WHAT TO PRODUCE ▸ Could you output the complete listing given below exactly?
-*-*-
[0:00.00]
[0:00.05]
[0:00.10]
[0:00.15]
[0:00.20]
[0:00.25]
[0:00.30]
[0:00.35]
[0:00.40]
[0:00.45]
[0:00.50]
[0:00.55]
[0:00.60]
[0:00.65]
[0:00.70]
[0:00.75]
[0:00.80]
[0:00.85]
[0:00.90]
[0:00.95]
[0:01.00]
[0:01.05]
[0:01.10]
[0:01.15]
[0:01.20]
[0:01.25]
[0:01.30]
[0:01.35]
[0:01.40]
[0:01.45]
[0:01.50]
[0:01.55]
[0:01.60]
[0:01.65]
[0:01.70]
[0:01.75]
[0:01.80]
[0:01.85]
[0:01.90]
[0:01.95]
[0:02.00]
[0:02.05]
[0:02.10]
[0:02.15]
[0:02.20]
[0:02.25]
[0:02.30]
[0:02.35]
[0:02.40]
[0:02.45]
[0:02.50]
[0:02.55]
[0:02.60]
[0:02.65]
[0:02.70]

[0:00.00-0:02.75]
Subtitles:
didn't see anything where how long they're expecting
-*-*-
OUTPUT ▸
[0:00.00]
[0:00.05]
[0:00.10]
[0:00.15]
[0:00.20]
[0:00.25]
[0:00.30]
[0:00.35]
[0:00.40]
[0:00.45]
[0:00.50]
[0:00.55]
[0:00.60]
[0:00.65]
[0:00.70]
[0:00.75]
[0:00.80]
[0:00.85]
[0:00.90]
[0:00.95]
[0:01.00]
[0:01.05]
[0:01.10]
[0:01.15]
[0:01.20]
[0:01.25]
[0:01.30]
[0:01.35]
[0:01.40]
[0:01.45]
[0:01.50]
[0:01.55]
[0:01.60]
[0:01.65]
[0:01.70]
[0:01.75]
[0:01.80]
[0:01.85]
[0:01.90]
[0:01.95]
[0:02.00]
[0:02.05]
[0:02.10]
[0:02.15]
[0:02.20]
[0:02.25]
[0:02.30]
[0:02.35]
[0:02.40]
[0:02.45]
[0:02.50]
[0:02.55]
[0:02.60]
[0:02.65]
[0:02.70]

[0:00.00-0:02.75]
Subtitles:
didn't see anything where how long they're expecting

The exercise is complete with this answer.